The pictures in the data below are to be omitted; all else must be duplicated exactly.

[[ Material to process open ]]

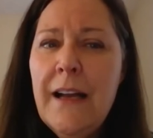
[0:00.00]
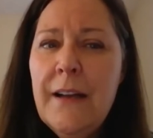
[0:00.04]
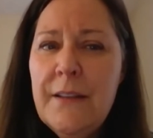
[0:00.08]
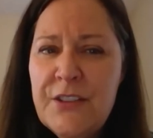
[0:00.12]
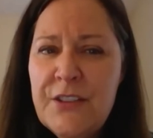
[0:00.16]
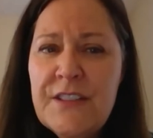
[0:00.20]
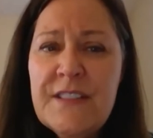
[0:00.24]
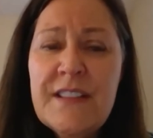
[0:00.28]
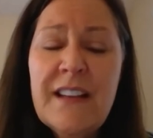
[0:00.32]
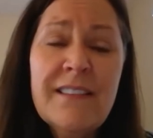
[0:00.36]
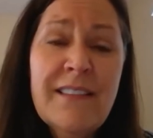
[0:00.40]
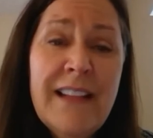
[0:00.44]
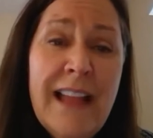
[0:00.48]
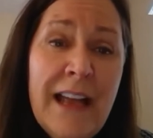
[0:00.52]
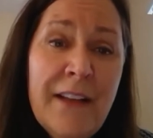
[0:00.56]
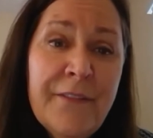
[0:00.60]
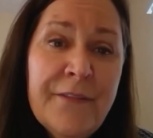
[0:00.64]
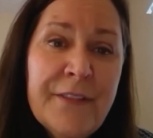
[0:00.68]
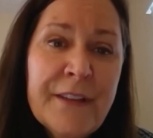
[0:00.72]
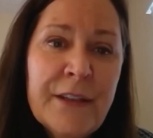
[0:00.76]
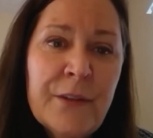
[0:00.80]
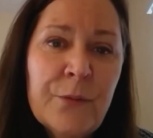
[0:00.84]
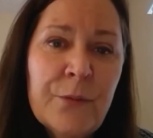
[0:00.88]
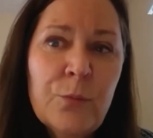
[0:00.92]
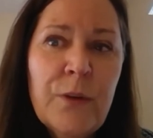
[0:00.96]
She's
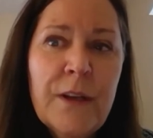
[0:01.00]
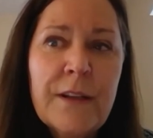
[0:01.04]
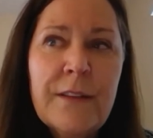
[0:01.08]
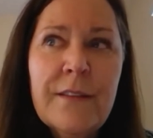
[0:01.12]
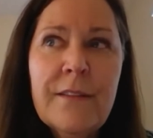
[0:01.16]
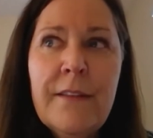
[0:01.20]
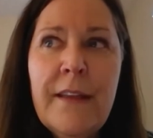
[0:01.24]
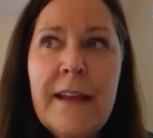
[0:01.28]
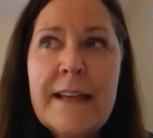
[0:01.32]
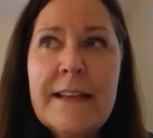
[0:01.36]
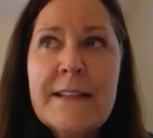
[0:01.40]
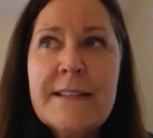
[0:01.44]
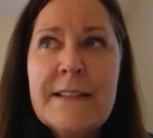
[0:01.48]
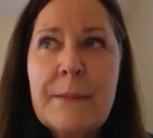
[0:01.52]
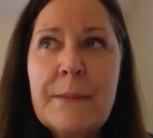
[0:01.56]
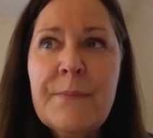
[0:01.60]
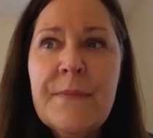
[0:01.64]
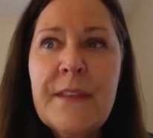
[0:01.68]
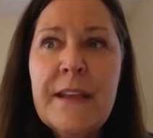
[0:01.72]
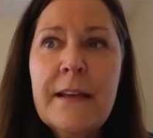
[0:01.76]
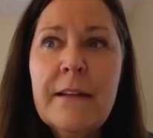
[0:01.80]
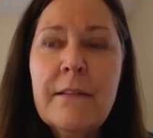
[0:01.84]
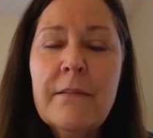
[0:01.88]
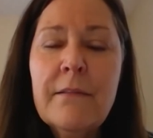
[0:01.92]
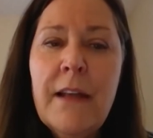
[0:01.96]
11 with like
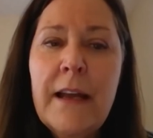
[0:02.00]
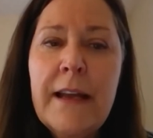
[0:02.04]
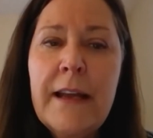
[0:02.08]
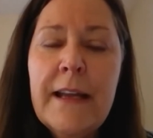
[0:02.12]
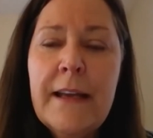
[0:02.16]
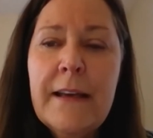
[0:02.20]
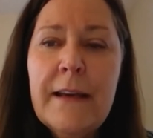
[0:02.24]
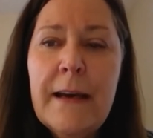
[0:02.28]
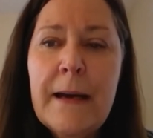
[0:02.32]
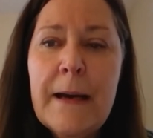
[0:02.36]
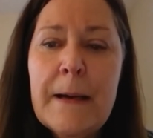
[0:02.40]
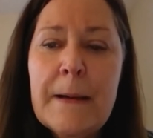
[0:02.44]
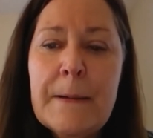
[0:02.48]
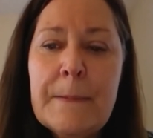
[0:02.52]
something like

[[ Material to process closed ]]

Response to the exercise –
[0:00.00]
[0:00.04]
[0:00.08]
[0:00.12]
[0:00.16]
[0:00.20]
[0:00.24]
[0:00.28]
[0:00.32]
[0:00.36]
[0:00.40]
[0:00.44]
[0:00.48]
[0:00.52]
[0:00.56]
[0:00.60]
[0:00.64]
[0:00.68]
[0:00.72]
[0:00.76]
[0:00.80]
[0:00.84]
[0:00.88]
[0:00.92]
[0:00.96]
She's
[0:01.00]
[0:01.04]
[0:01.08]
[0:01.12]
[0:01.16]
[0:01.20]
[0:01.24]
[0:01.28]
[0:01.32]
[0:01.36]
[0:01.40]
[0:01.44]
[0:01.48]
[0:01.52]
[0:01.56]
[0:01.60]
[0:01.64]
[0:01.68]
[0:01.72]
[0:01.76]
[0:01.80]
[0:01.84]
[0:01.88]
[0:01.92]
[0:01.96]
11 with like
[0:02.00]
[0:02.04]
[0:02.08]
[0:02.12]
[0:02.16]
[0:02.20]
[0:02.24]
[0:02.28]
[0:02.32]
[0:02.36]
[0:02.40]
[0:02.44]
[0:02.48]
[0:02.52]
something like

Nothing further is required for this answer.